With a gpu batch size of 512 and doing 20 mini-batches at a time (10,240 samples) it takes less than 2 hours. This is actually doing 2 epochs per batch (not full epochs over the entire sample set at once). On my GTX-1070 gpu each batch of 512 epoch takes about 3 seconds. The vast majority of the time is parsing the pgn input which is fed directly into the training. Most other approaches convert the pgn to another binary input plane format, but I have limited disk space (yes, I know disks are relatively cheap), and I also want to be able to change the input without having to re-process everything. Of course, I end up reprocessing it every run, but that's how I'm currently doing it.

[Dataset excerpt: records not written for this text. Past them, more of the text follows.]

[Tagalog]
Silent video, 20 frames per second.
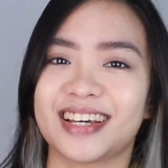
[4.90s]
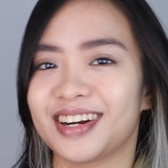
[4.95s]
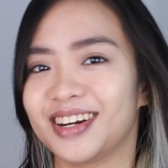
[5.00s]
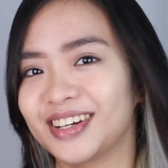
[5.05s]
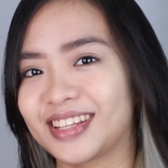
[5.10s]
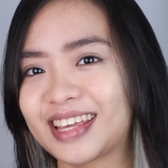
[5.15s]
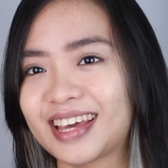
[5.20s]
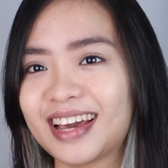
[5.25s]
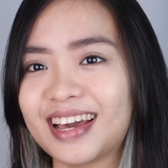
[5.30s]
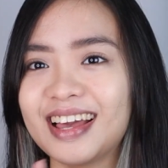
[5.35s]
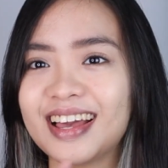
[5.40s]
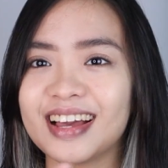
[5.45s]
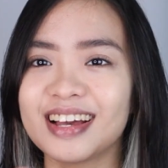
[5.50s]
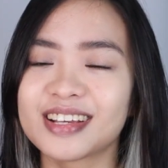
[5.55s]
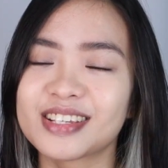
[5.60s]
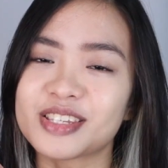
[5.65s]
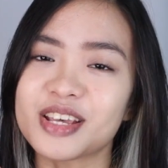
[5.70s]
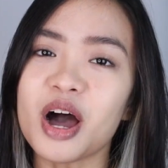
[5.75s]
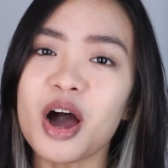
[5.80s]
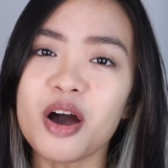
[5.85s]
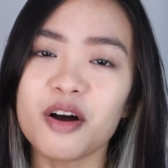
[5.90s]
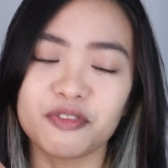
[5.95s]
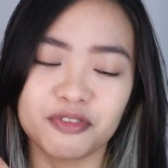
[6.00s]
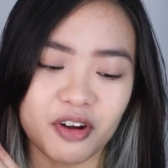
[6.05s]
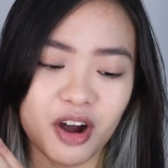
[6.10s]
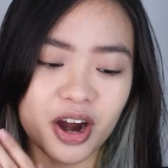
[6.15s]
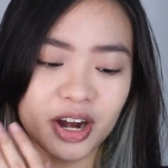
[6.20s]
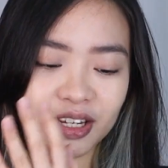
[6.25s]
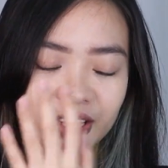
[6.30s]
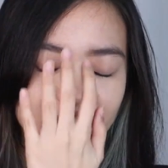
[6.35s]
Charot. So,
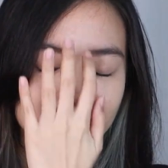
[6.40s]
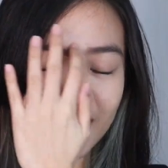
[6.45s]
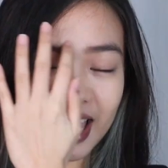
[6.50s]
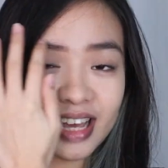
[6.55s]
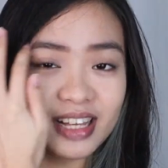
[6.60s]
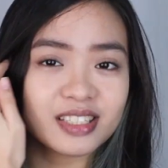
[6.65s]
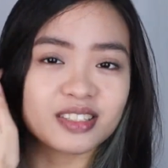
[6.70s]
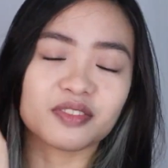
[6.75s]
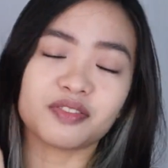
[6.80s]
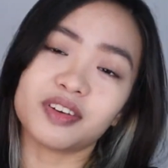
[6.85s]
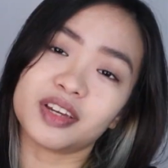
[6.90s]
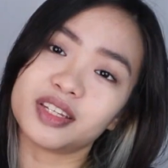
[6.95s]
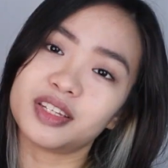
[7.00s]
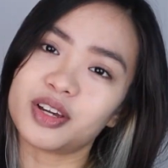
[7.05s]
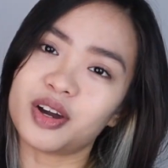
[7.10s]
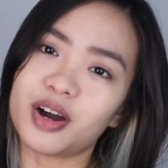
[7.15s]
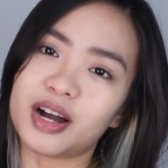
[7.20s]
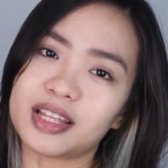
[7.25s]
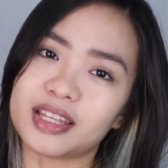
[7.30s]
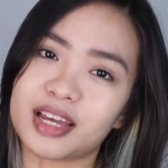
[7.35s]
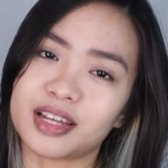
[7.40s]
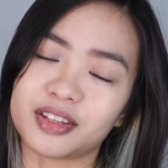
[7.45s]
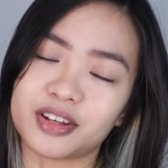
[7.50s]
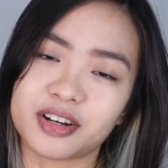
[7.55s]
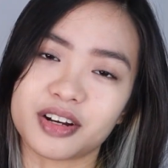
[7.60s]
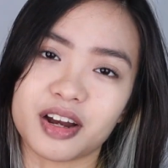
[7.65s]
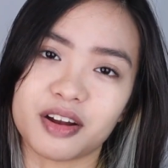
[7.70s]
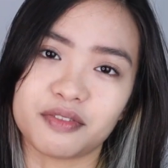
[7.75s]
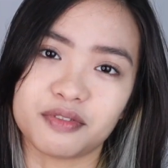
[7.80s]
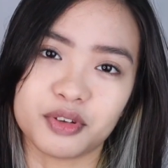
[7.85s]
for today's video,
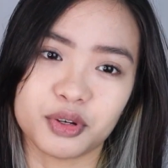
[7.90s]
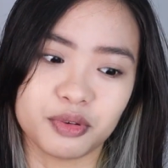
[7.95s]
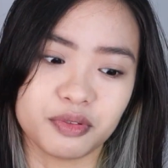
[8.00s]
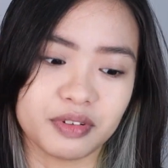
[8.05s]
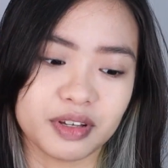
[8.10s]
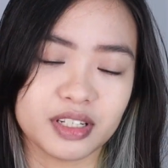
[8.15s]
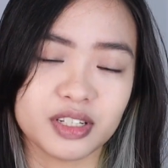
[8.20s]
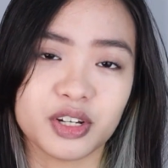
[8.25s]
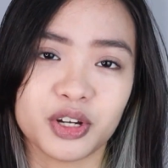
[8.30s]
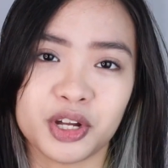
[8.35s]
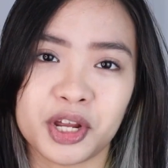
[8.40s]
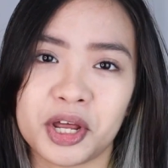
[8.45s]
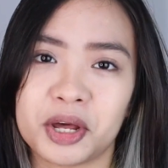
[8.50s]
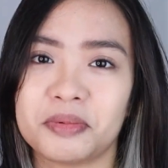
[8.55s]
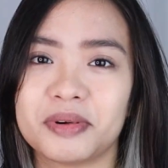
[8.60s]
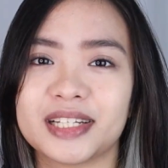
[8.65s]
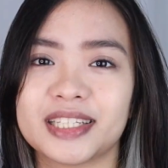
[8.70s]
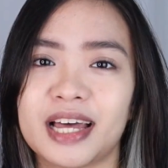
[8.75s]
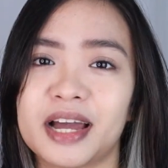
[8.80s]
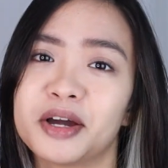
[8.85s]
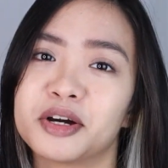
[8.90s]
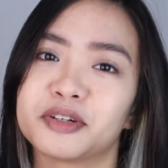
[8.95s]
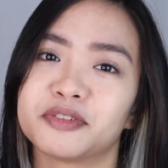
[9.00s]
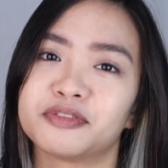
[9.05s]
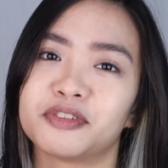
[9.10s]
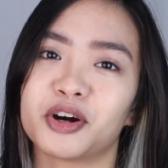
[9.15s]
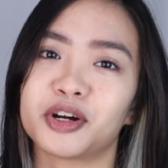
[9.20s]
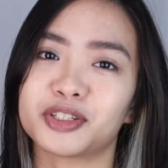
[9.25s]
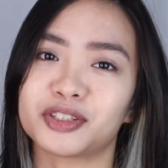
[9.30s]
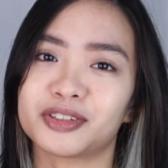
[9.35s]
another review video na naman tayo
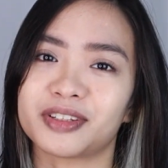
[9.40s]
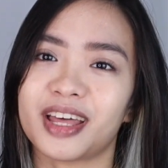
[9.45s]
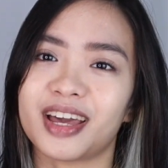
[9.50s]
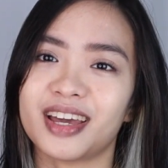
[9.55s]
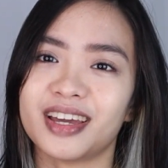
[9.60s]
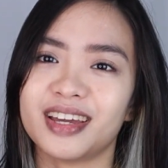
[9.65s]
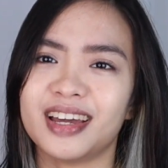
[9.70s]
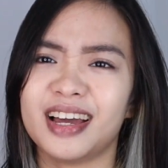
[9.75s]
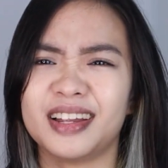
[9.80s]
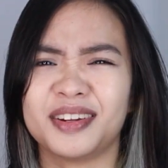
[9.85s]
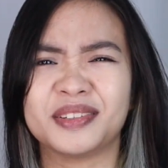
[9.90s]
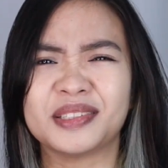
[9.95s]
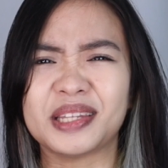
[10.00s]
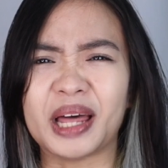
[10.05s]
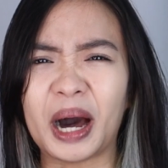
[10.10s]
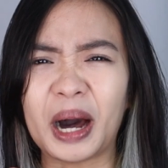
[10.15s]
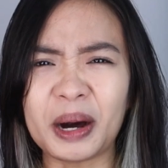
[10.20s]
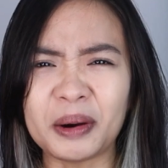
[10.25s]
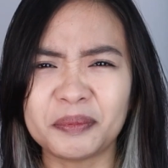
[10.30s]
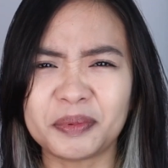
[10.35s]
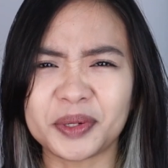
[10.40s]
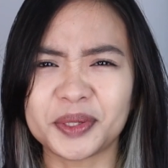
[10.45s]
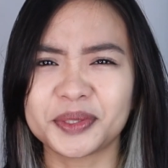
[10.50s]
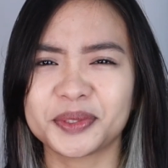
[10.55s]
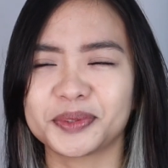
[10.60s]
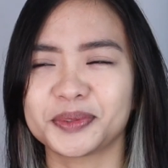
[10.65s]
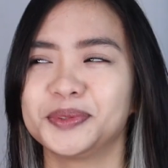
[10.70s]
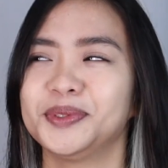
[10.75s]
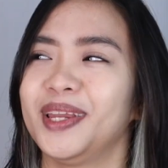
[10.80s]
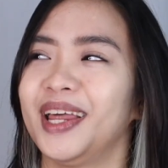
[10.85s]
for today. Ang tapo
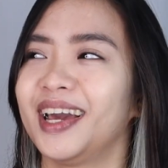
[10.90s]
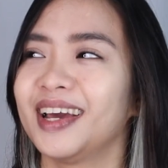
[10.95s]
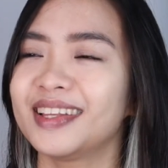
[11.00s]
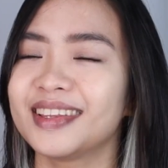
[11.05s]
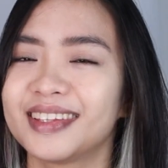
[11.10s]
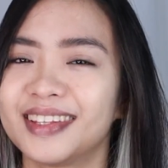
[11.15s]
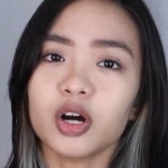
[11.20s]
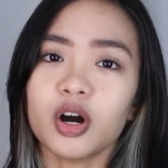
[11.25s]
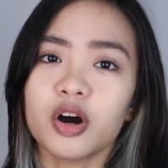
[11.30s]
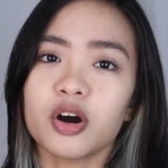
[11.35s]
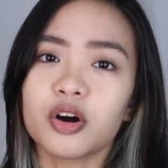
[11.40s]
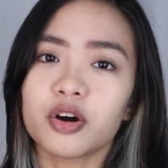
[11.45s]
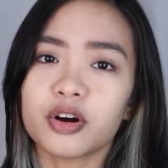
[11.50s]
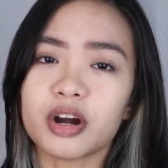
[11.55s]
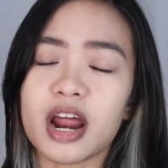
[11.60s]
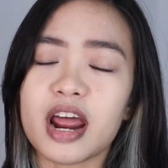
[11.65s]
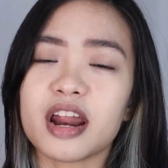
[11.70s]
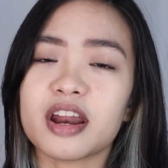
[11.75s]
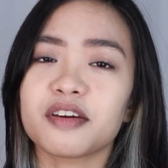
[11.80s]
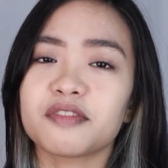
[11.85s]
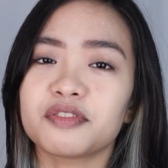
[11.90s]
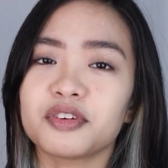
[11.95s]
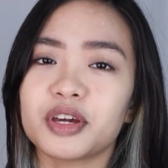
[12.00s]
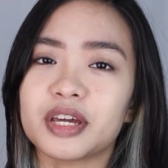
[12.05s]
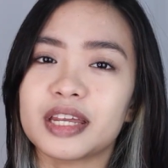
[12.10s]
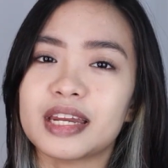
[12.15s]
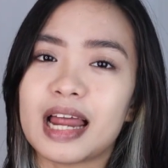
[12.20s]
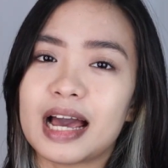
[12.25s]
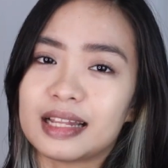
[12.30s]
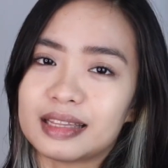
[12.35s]
ulit. So,
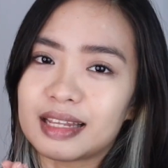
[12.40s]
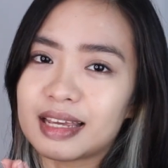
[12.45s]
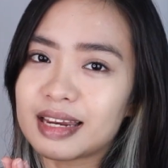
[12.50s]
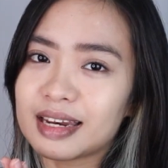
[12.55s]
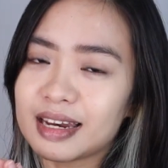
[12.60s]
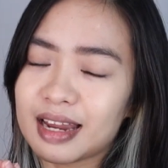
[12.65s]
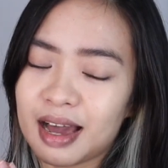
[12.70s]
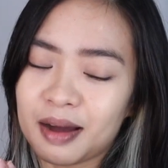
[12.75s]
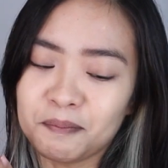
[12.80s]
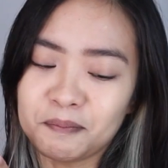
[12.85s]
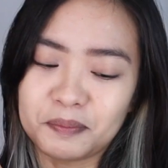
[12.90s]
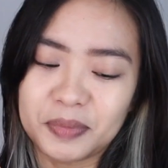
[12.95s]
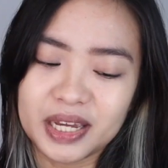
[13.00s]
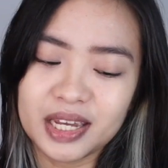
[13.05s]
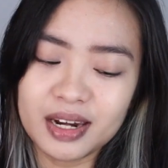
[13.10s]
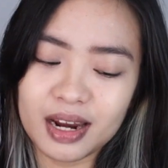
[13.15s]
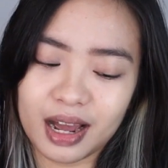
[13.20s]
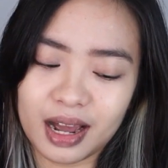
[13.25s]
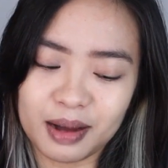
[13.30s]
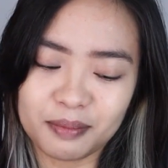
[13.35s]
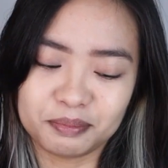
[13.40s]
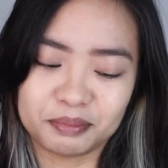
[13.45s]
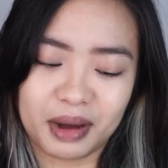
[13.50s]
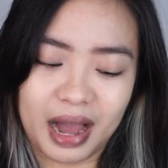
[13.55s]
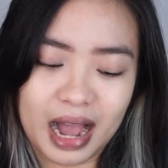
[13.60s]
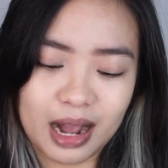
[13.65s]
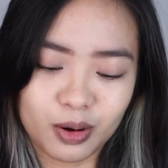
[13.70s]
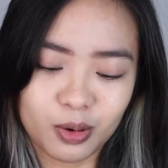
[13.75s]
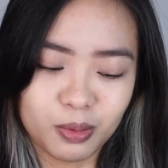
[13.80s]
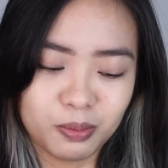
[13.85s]
re-reviewin natin ang
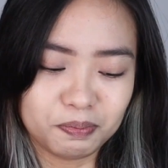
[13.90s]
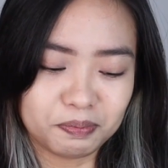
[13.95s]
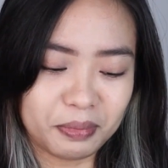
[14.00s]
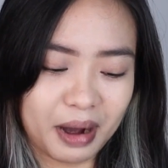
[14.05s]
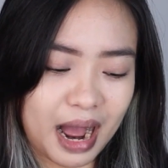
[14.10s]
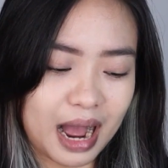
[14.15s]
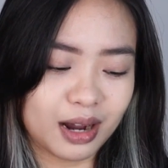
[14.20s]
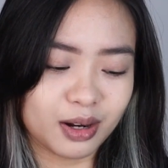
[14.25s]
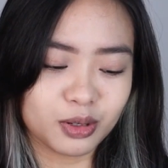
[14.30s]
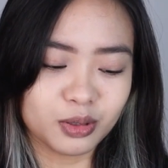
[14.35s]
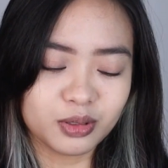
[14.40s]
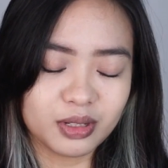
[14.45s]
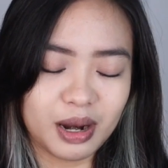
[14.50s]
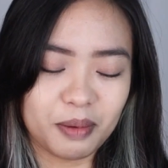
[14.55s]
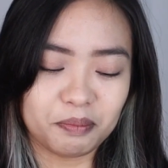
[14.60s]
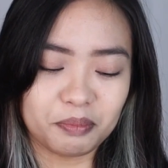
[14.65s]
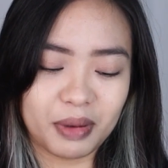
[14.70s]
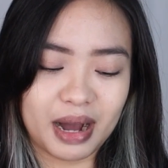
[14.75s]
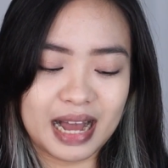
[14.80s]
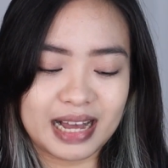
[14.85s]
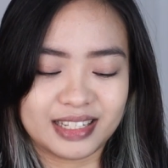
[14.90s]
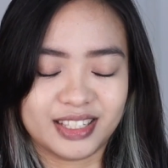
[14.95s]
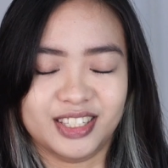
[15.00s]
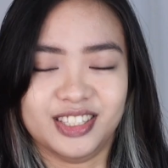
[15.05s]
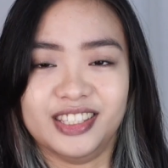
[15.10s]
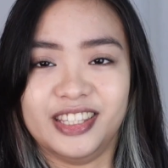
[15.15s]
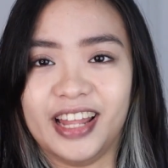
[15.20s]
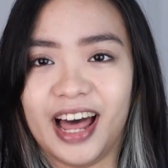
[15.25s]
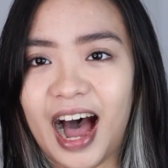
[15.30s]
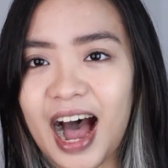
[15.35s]
pinakabagong-bagong labas
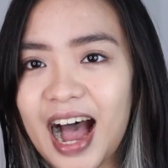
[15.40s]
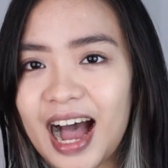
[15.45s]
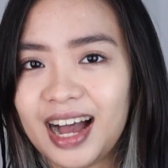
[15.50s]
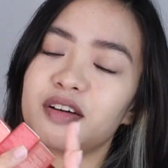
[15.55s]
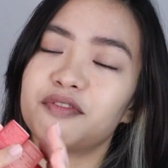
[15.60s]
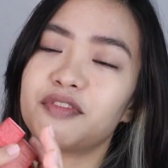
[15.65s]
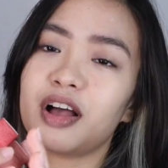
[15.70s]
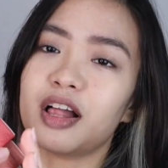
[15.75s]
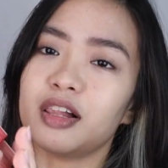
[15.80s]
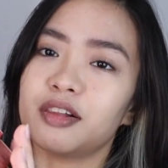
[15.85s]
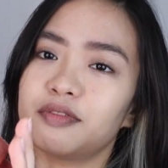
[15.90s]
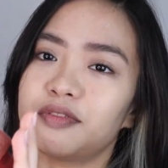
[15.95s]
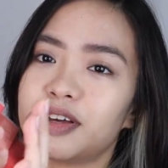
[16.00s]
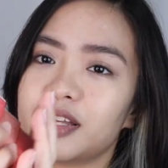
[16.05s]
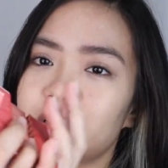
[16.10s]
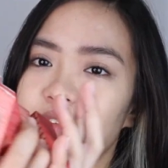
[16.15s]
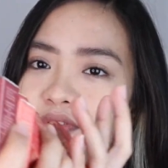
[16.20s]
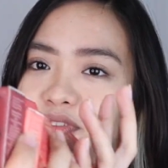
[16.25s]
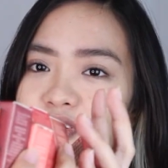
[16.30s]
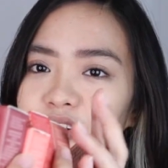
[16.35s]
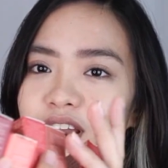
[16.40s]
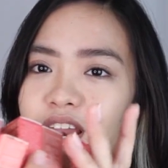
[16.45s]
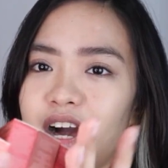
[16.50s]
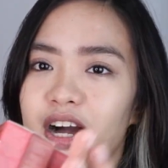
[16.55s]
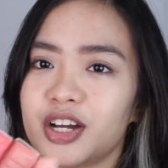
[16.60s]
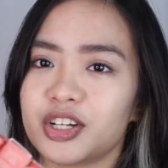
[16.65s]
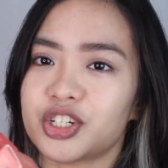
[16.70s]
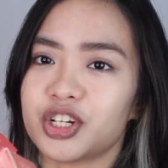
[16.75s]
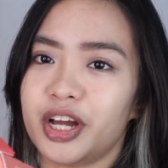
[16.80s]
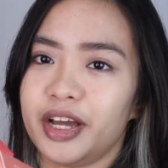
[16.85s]
na Velvet
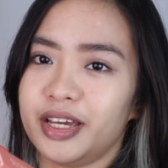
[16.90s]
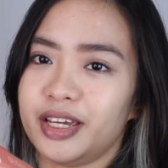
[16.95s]
Flush.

I'm not using just MSE but loss as a weighted combination of value head MSE and policy head categorical cross-entropy. After one run (again with 2 epochs per batch) the accuracy is about 70% and loss goes down from 8.6 to 1.1 Finally, the actual numbers are less important than the trend (although I would like to get to greater accuracy).
I am still fiddling with the learning rate parameters and using 1 cycle LR (along with the 2 epochs per batch) from here:
https://medium.com/oracledevs/lessons-f ... cfcbe4ca9a
For more net info see:
https://github.com/Zeta36/chess-alpha-zero
FYI, the net looks like this:
Code: Select all
>>> model.summary()
__________________________________________________________________________________________________
Layer (type) Output Shape Param # Connected to
==================================================================================================
input_1 (InputLayer) (None, 18, 8, 8) 0
__________________________________________________________________________________________________
input_conv-3-32 (Conv2D) (None, 32, 8, 8) 5184 input_1[0][0]
__________________________________________________________________________________________________
input_batchnorm (BatchNormaliza (None, 32, 8, 8) 128 input_conv-3-32[0][0]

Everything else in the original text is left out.